Some apps and services enter the world of GIS and become overnight successes. Others have long, hard journeys into the limelight. What3Words belongs in the latter category.
Although the app is used as standard by the emergency services in places like Tonga, it’s still struggling to make headway in much of the western world. It’s more likely that people will have heard of it now than, for example, three years ago, but it’s still not a “mainstream” name when it comes to either mapping or people trying to find their way home. When people eventually find out about it in the west, they’re generally surprised to hear that it’s already been available for eight years.
We’re aware that even now, some of you might not know what we’re talking about, so let’s return to basics for a moment. What3Words is a geocoding system that Jack Waley-Cohen designed in England in 2013. It divides the world up into fifty-seven-trillion three-meter by three-meter squares and then gives each of those squares a three-word name. Like the spinning reels of an online slots game using random mathematics to provide a random but unique outcome, the words that describe any of those fifty-seven-trillion squares are unique. They won’t describe any other location in the world. Online slots games at Rose Slots CA generates lines, and what3words generates locations, but the software that underpins them is surprisingly similar. Waley-Cohen has probably made more from the idea than any online slots player ever has, but that’s another matter altogether!
The key to the success of What3Words has been its simplicity, and that same simplicity is what makes critics suspicious of it. We’re aware that the app is far from universally popular within the GIS community. Numerous accusations have been thrown at the app and the people responsible for it over the years. The fact that it’s patented rather than being freely available is a common criticism given its intended use as a safety tool. There are also instances of inappropriate names being used for some locations. A war memorial in the UK has the assigned name “Mile Crazy Shade,” for example, and there’s a temple called “Tribes Hurt Stumpy” in London.
There are other controversies, too. The owners of What3Words claim that the odds of two similarly-named locations appearing in close proximity of each other (thus potentially confusing rescue workers) is around 1 in 2,5000,000. Security researcher Andrew Tierney researched this claim in early 2021 and disagreed with their assessment. He claims that the official figure from What3Words doesn’t factor in plurals, so when you add them to close repetitions and similarly spelt or pronounced words, the odds of two such locations appearing close together drop to 1 in 500. That still doesn’t make a clash likely to happen, but there’s still a vast difference between that figure and the one that the app’s developers try to claim.
Until recently, none of the minor criticisms have mattered. What3Words continues to go from strength to strength. It’s being adopted by a growing number of emergency services in its home country, with a few cities and states in the USA beginning to wake up to the idea, too. The company has very recently received a large-scale investment from the company behind Ikea furniture. With the twelve million dollars that Ingka Investments pumped into it in March 2021, What3Words aims to reach new international markets and move closer to true international acceptance.
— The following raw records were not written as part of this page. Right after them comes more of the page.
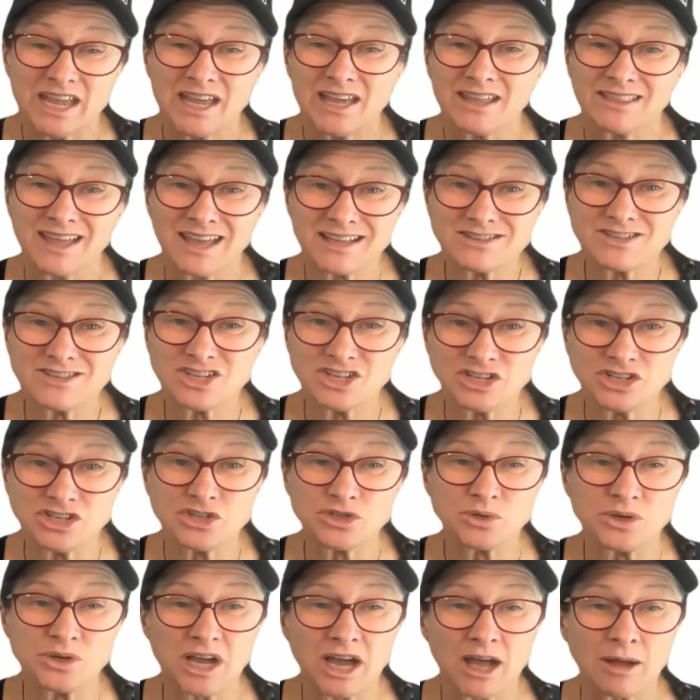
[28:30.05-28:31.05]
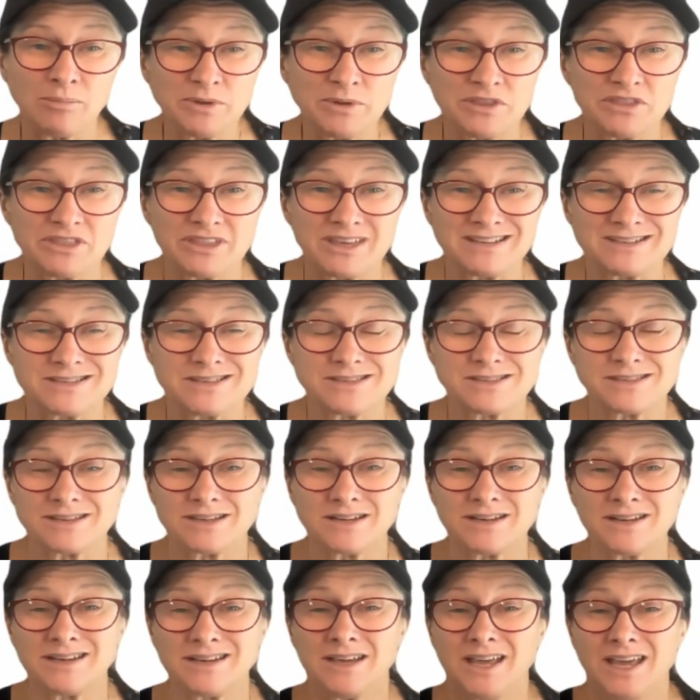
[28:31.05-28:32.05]
That's going to do a couple of things. It's
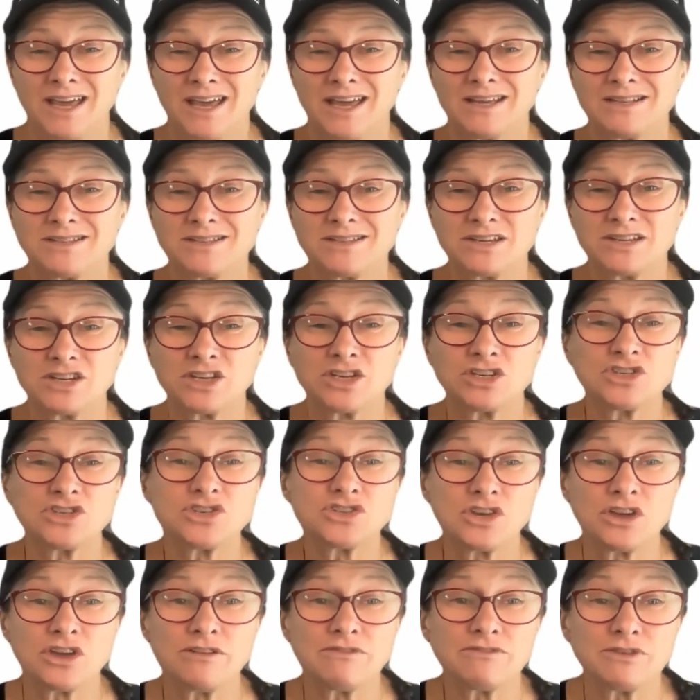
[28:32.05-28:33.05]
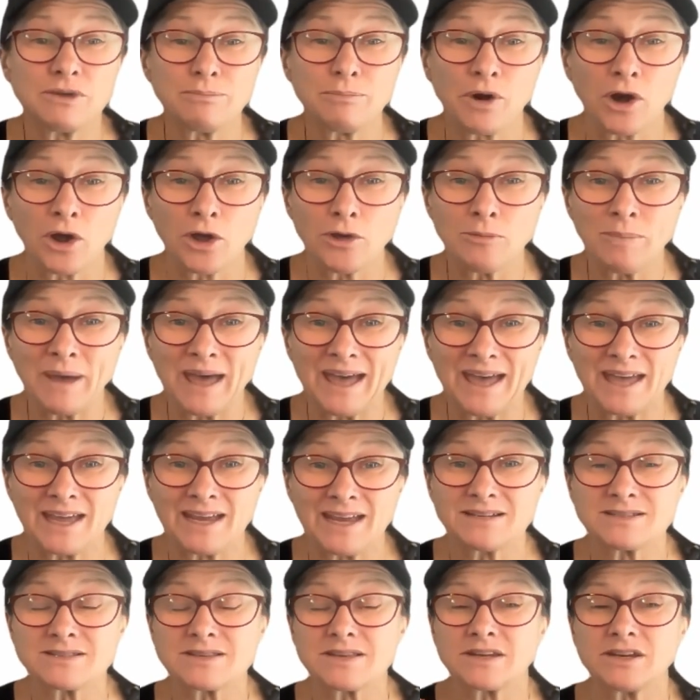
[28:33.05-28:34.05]
going to conserve your
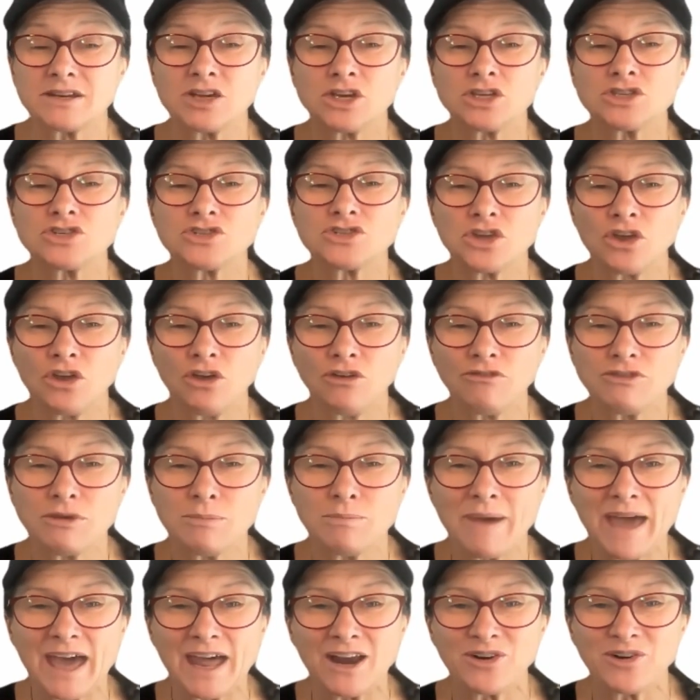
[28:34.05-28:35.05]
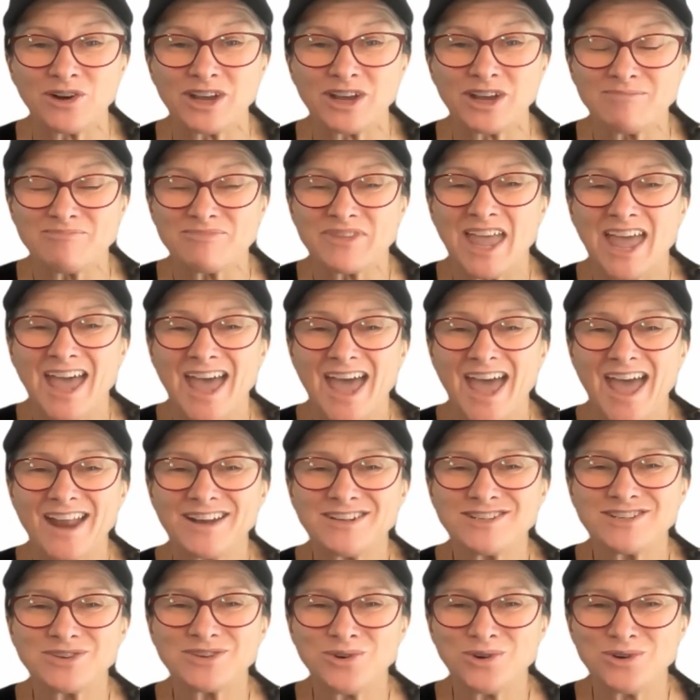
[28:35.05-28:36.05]
propane, it's going to conserve your battery, and
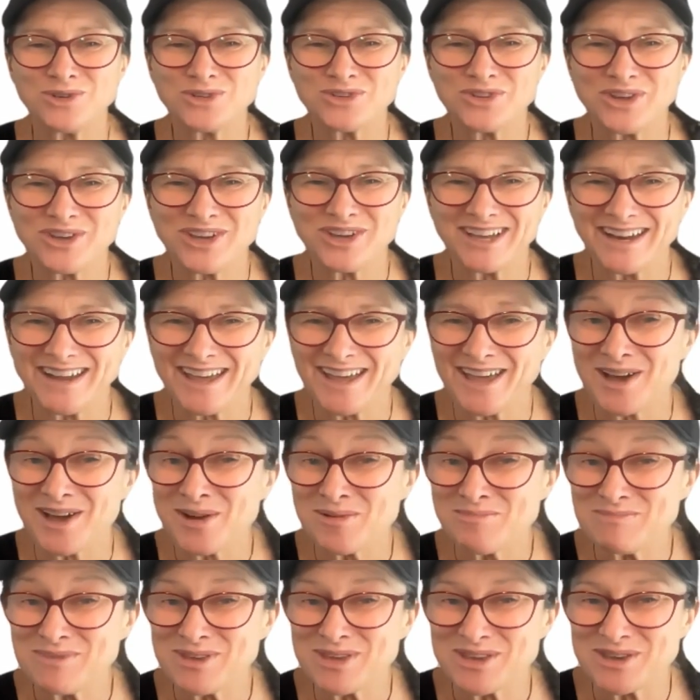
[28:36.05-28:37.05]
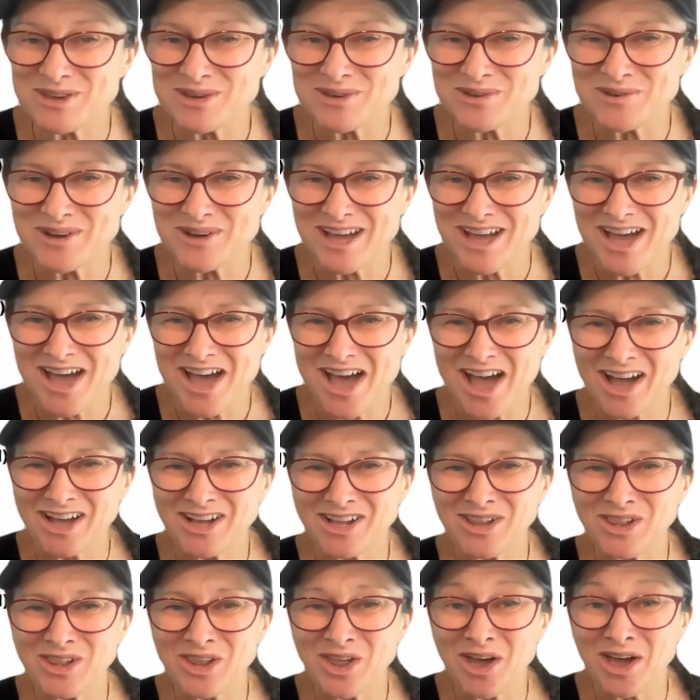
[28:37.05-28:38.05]
it's also going to help you
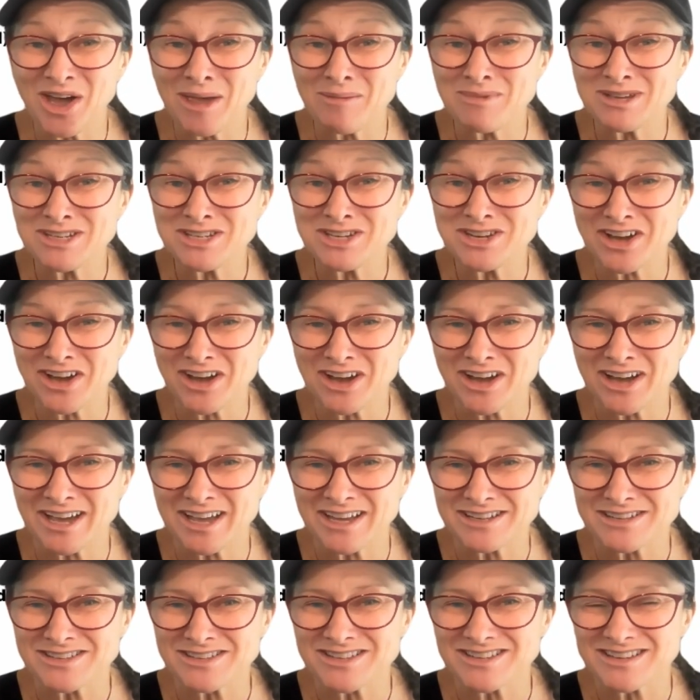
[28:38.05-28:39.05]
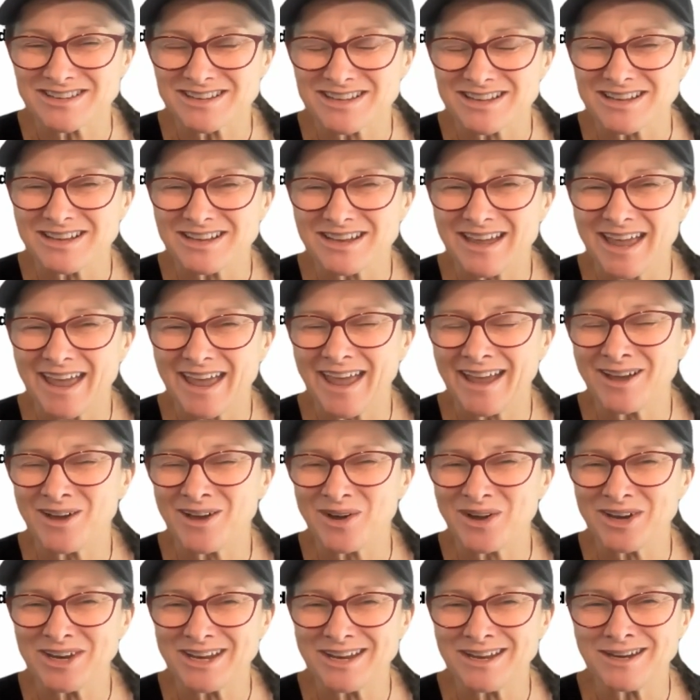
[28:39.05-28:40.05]
acclimatize. Hang
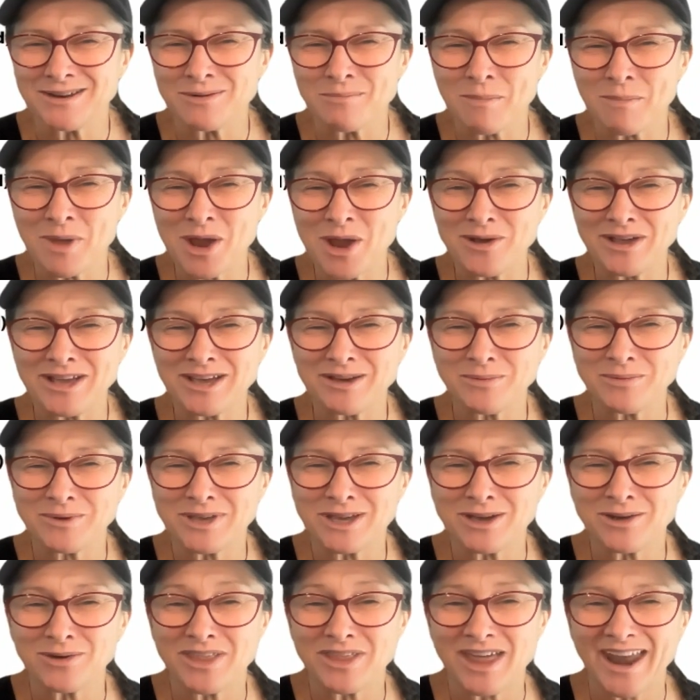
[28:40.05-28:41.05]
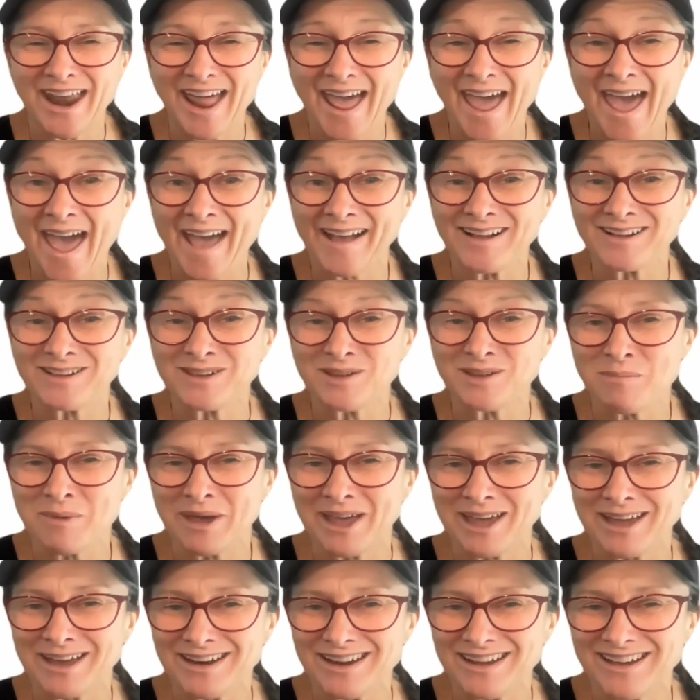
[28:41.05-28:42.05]
on, in American we call that
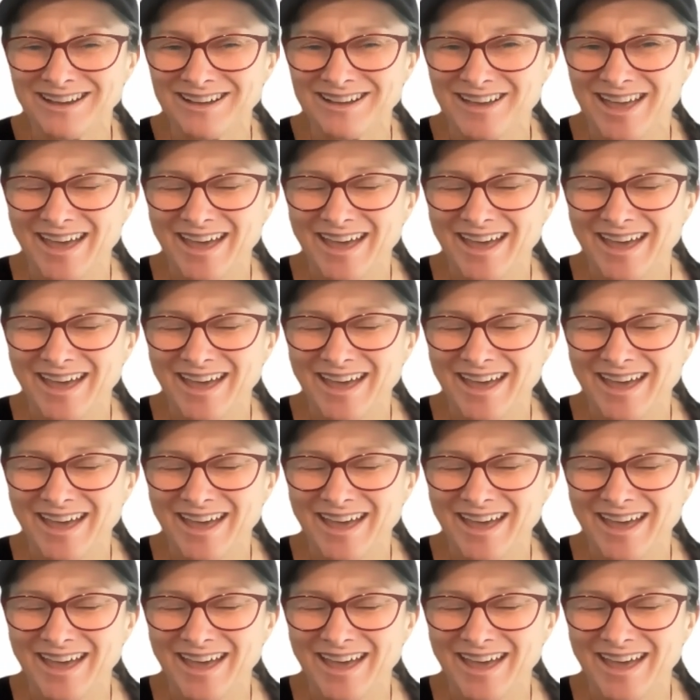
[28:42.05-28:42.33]
acclimating.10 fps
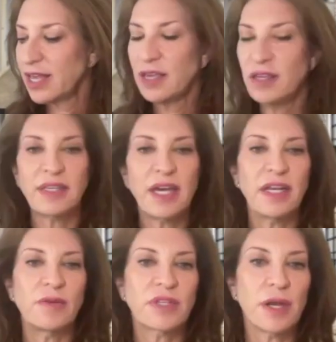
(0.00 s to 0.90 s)
he said
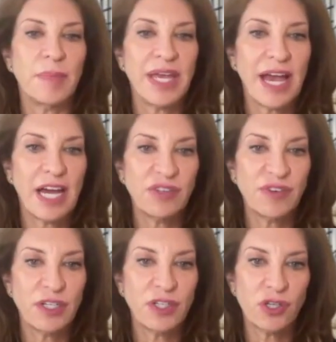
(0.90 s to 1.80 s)
he was going to pay cash for
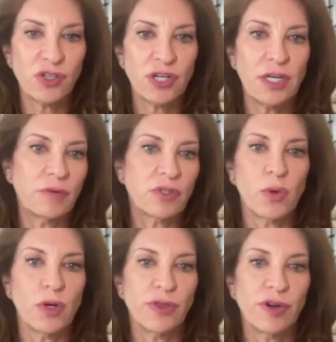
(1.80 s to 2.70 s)
his surgery, and he was
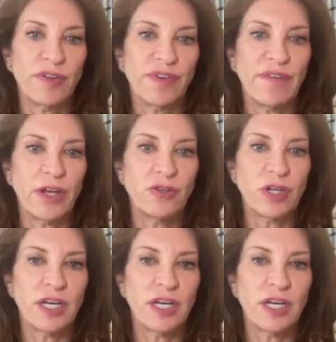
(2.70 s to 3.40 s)
quoted $3,500,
Before it does that, it might have to do something about spelling and diction.
Those who prefer numbers over words when it comes to identifying locations have always claimed that What3Words reliance on the spoken word is likely to be a weakness – and they might be right. The Mountain Rescue Service of England and Wales released a report on the app’s effectiveness at the end of June 2021, and it doesn’t make for pleasant reading. Over a twelve-month period, the rescue service had to deal with forty-five instances of incorrect directions being given to them by users of the app. Those wrong directions and the delays they cause could be the difference between life and death with the incidents that the rescue service has to deal with. There’s no suggestion that the app is at fault – the three-word labels it generated for each location were correct – but the words rely on people’s ability to interpret them correctly. Humans make mistakes with spelling and pronunciation and also have different accents from region to region. It’s these mistakes that led to the forty-five incidents.
Some of the bad instructions were easy to identify quickly because they pointed to locations in China and Australia. Places in Vietnam and Russia were also incorrectly reported by stranded mountaineers and hikers. Issues are most likely to arise when the three words are given from the caller to an emergency services worker and are then passed from the emergency services worker to the rescuers. The addition of an extra person in the information chain makes incorrect spellings and mispronunciations more likely to happen. Mistakes can still be made with numbers, of course, but are thought to be less likely. In every case of incorrect details being provided, workers then had to call back the party in need of assistance to obtain the correct details. Those delays could be deadly, and there’s no guarantee that someone in danger will even be able to take another phone call after making their first one.
What3Words’s position on the matter is that they’re not a replacement for maps but a location tool that might provide additional value. They point to numerous instances of the app being used to save lives and say that 85% of UK-based emergency services will now accept What3Words locations. That might not be a good thing if such vulnerabilities exist. We’re not sure what the solution to this should be. Perhaps certain word groupings should only appear in certain countries. Perhaps numbers could be introduced as part of the system. Maybe there isn’t a solution at all, and this is just a risk that users have to take. Still, though, it seems the critics are right. There is a critical weakness in What3Words – and it might be one that its inventors struggle to fix.